Promuj nasz portal - udostępnij wpis!
„Tanie państwo”. Utrzymanie jednostek samorządu terytorialnego pochłonęło w 2012 roku 15 mld 954 mln. Administracja gminna kosztowała 7 mld 903 mln. W miastach na prawach powiatu administracja kosztowała 4 mld 104 mln, administracja powiatowa 2 mld 505 mln, a samorządów wojewódzkich 1 mld 442 mln.
Na zaopatrzenie w energię, gaz i wodę samorządy wydały 42 mln, na przetwórstwo przemysłowe 747 mln, działalność usługowa pochłonęła 1 mld 347 mln. Utrzymanie armii urzędników ZUS kosztuje 4 mld 148 mln zł czyli prawie dwa razy więcej niż Straży Pożarnej. Na edukację w 2012 roku rząd przeznaczył 6 mld 157 mln.
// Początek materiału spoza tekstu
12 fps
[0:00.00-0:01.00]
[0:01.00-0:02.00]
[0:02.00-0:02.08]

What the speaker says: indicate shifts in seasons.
Na podstawie: tygodniksolidarnosc.com
Promuj nasz portal - udostępnij wpis!
9 stycznia 2014 o 10:39
Banda nierobów i pasożytów! Zabierają pieniądze ludziom i przez tych bezproduktywnych urzędasów gospodarka w ogóle się nie rozwija. CAła Europa bankrutuje przez te eurosocjalistyczne rządy. MAsakra.
9 stycznia 2014 o 14:08
@Karol
Jesteś w błędzie,na dodatek posługujesz się retoryką tępego korwinowca.Urzędnicy nie są tu niczego winni,każdy chce pracować i jakoś zarabiać,więc jak jest etat to nie dziwne,że ludzie się zgłaszają i w większości zarabiają grosze.Moja koleżanka od 3 lat pracuje w PUP,gdzie zarabia 1600 zł netto.
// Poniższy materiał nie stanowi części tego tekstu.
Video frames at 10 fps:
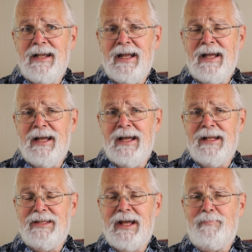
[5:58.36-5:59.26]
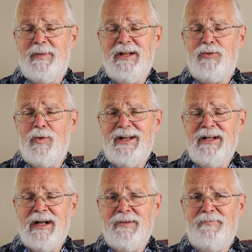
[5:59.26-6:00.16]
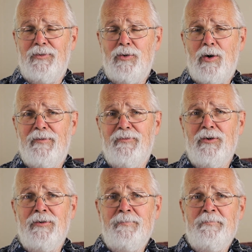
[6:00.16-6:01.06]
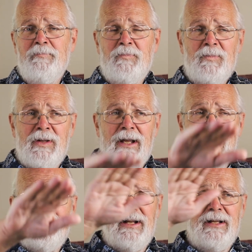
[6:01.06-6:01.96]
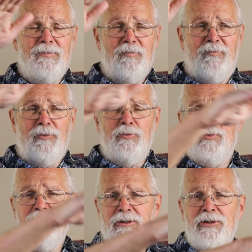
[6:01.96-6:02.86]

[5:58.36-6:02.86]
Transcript: And that B-29 flew over, and then it flew real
Pamiętaj,że urzędnicy nie biorą się z nieba.Są oni zatrudniani do obsługi organizacji zwanej III RP,a to,że administrowanie tym niewydolnym tworem wymaga aż tylu urzędników to wina okrągłostołowych „elit”,które tak to państwo urządziły.
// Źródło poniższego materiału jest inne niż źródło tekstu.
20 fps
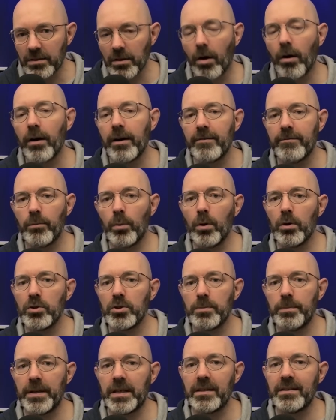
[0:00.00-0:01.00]
dive
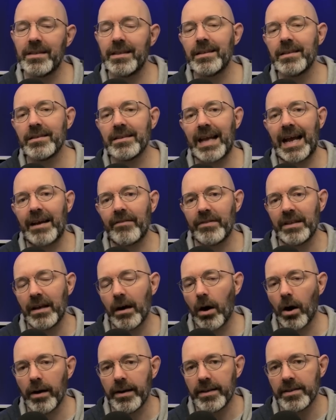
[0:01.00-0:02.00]
watch because it doesn't have the
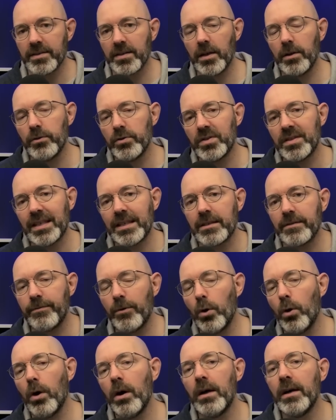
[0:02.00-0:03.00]
ISO
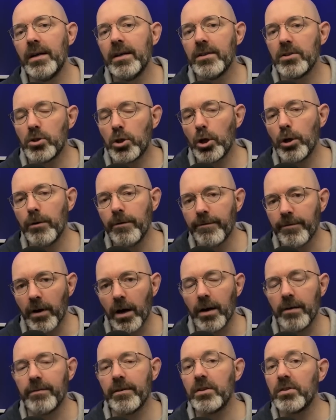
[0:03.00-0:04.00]

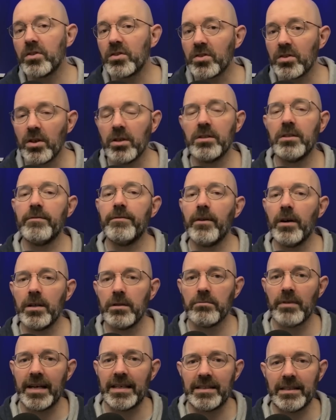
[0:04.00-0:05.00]
6425 certified
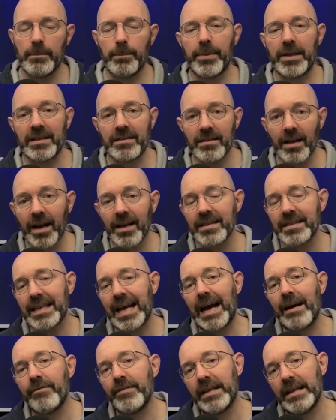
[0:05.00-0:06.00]
rating, but it does
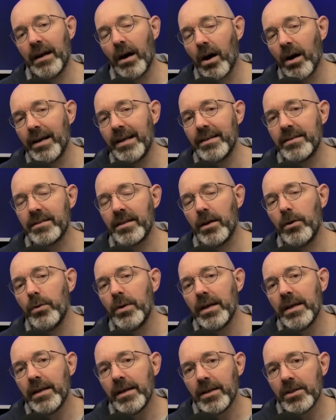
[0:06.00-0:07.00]
have the ISO
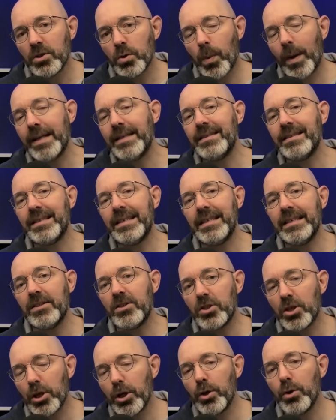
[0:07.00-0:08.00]

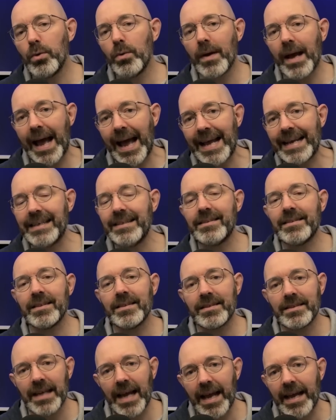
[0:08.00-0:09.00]

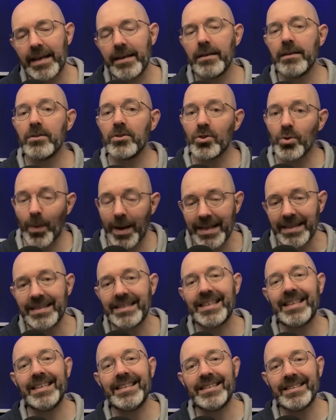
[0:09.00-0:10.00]

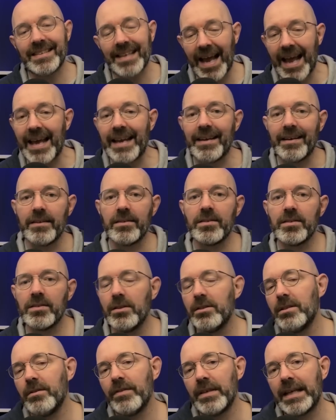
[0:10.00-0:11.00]
22810-2010
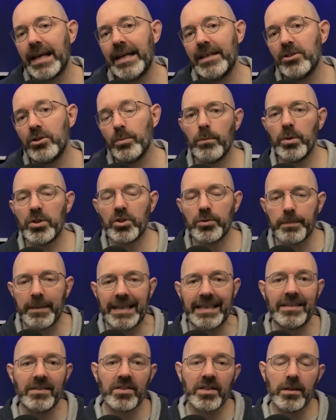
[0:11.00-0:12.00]
certification, which
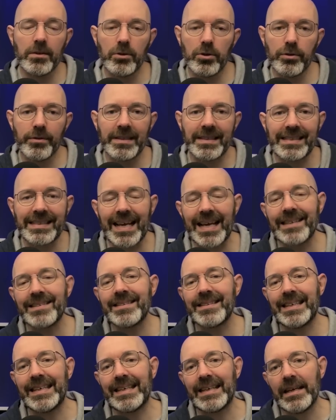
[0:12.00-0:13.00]
means during
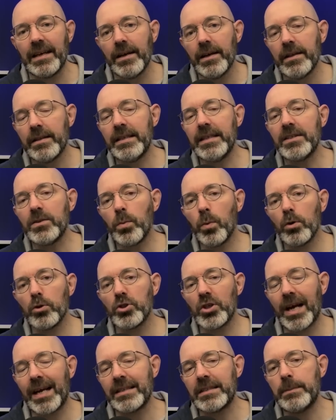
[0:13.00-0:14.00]
testing, this watch
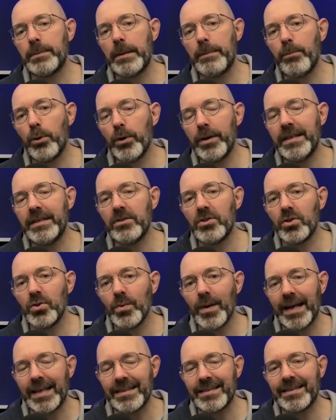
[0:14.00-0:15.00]
had to be put into
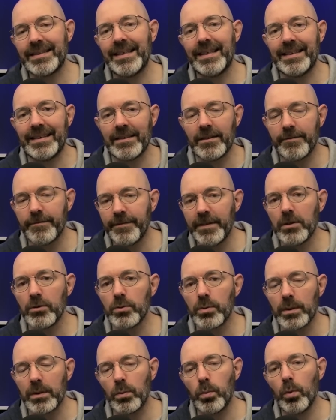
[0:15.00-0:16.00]
a cylinder
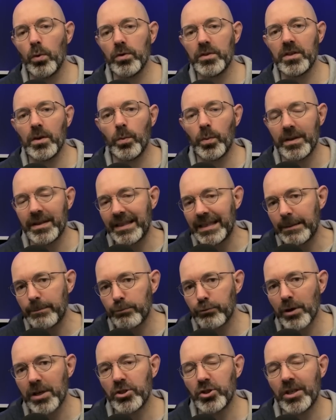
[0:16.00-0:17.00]
filled with water with the
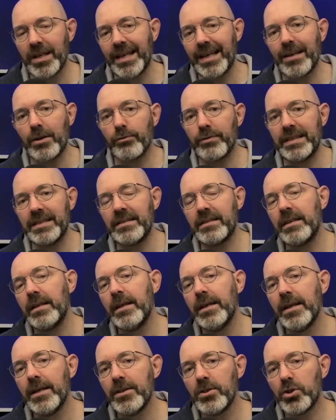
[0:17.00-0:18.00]
pressure increased
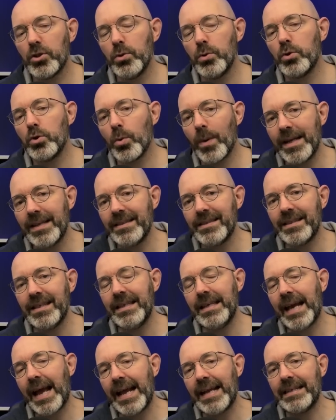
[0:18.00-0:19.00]
to
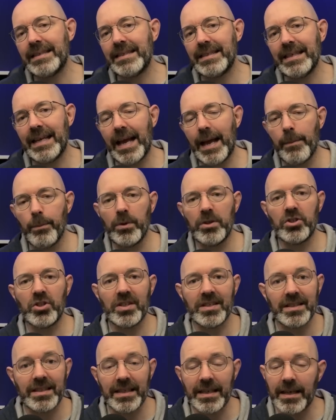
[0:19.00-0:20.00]
20 atm, which
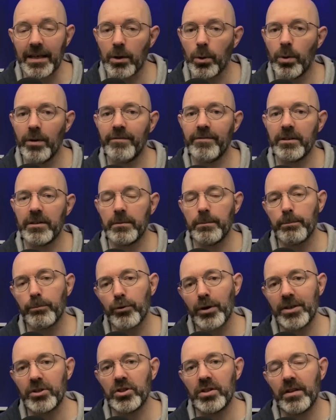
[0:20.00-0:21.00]
is the equivalent
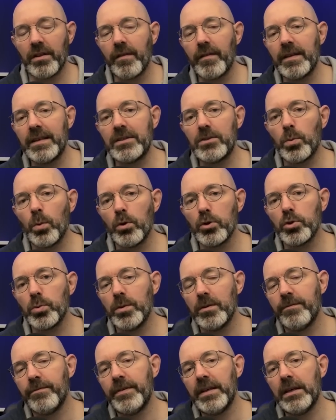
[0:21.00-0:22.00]
pressure that this watch
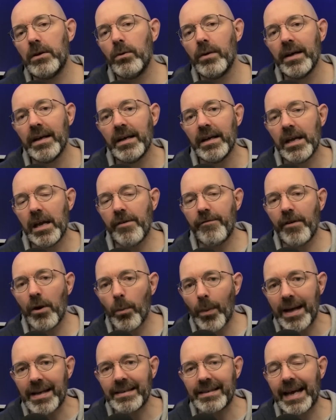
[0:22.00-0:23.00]
would feel if it
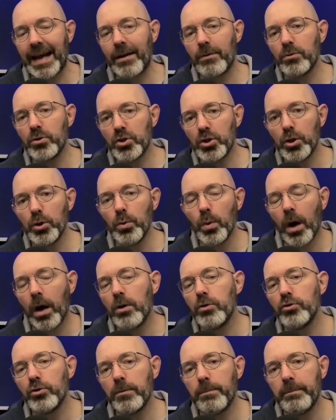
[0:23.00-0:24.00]
went down
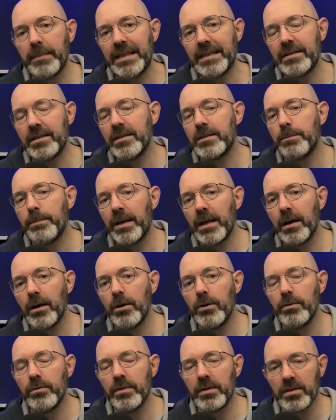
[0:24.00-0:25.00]
200 meters
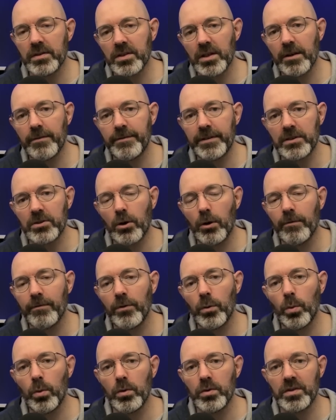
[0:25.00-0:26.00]
below the surface of
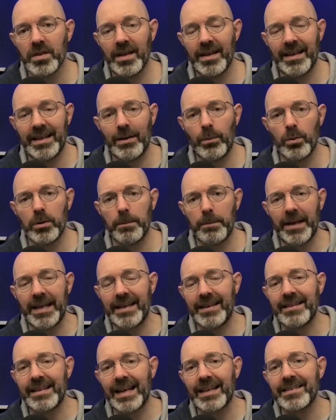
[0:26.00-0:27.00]
the water, and it would
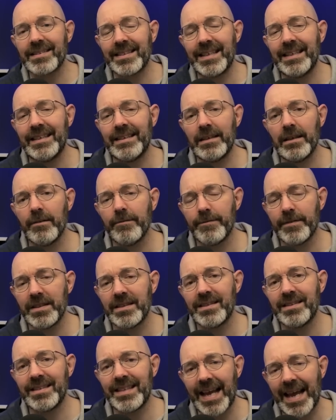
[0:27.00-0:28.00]
be in that cylinder for
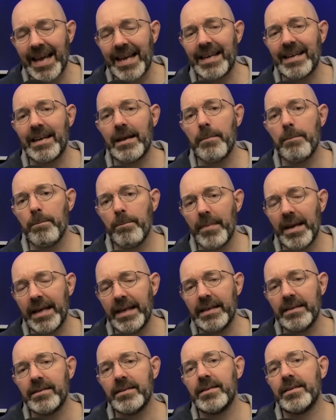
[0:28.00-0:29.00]
10
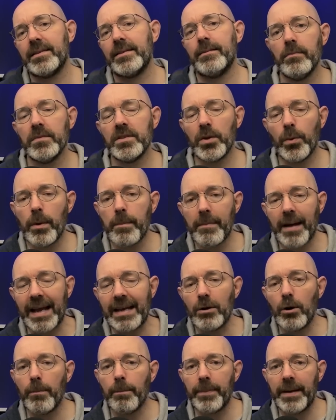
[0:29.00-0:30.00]
minutes. So it may
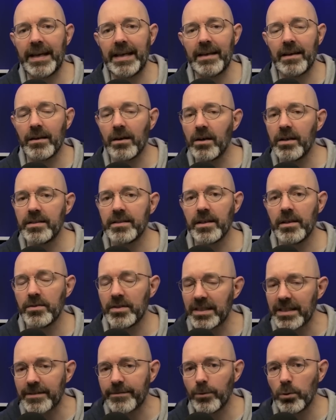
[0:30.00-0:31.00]
not be an ISO
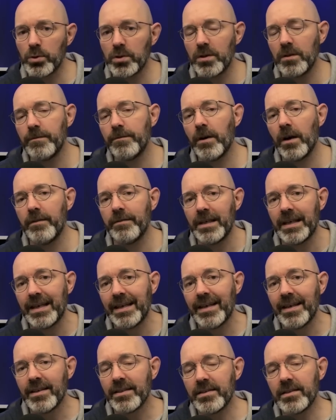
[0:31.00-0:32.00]
6425
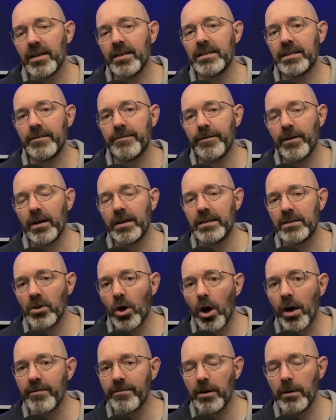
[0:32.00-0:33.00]
certified
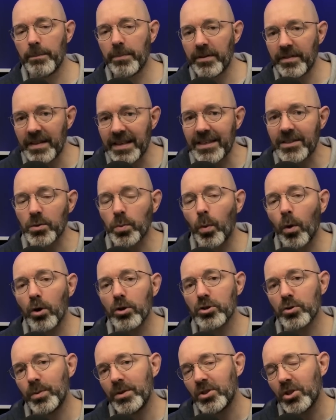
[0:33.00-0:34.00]
diver, but this
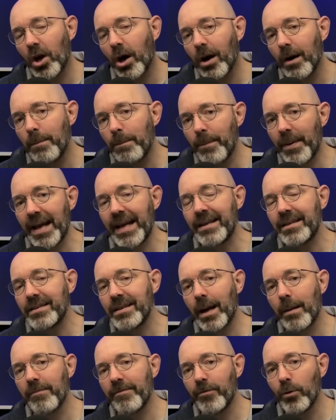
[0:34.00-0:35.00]
watch, which I picked
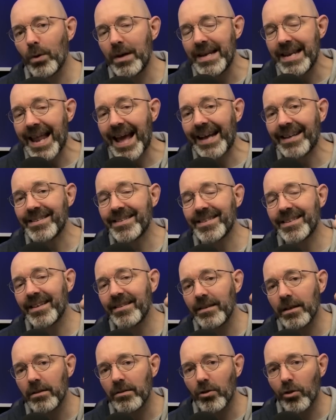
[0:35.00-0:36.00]
up for less
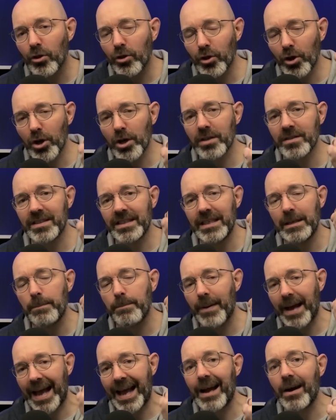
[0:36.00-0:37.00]
than
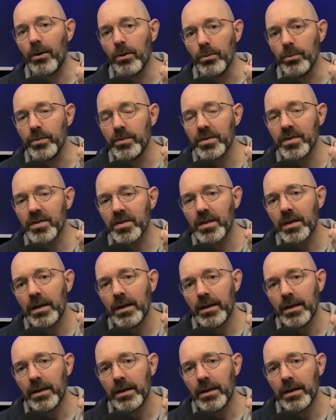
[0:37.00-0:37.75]
£30,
Żadne zmniejszenie liczby urzędników nie wchodzi w grę bez zmian systemowych inaczej skończy się to paraliżem administracyjnym.
10 stycznia 2014 o 01:25
W Polsce nie potrzeba więcej niż 10 tys urzędników państwowych, a mogło by byc i nawet ich mniej
19 lutego 2015 o 17:20
Oni są potrzebni do zakupu określonych usług w imieniu Narodu. Stąd tyle pieniędzy. W usługi trzeba tu wliczyć m. in becikowe, czy transport zbiorowy.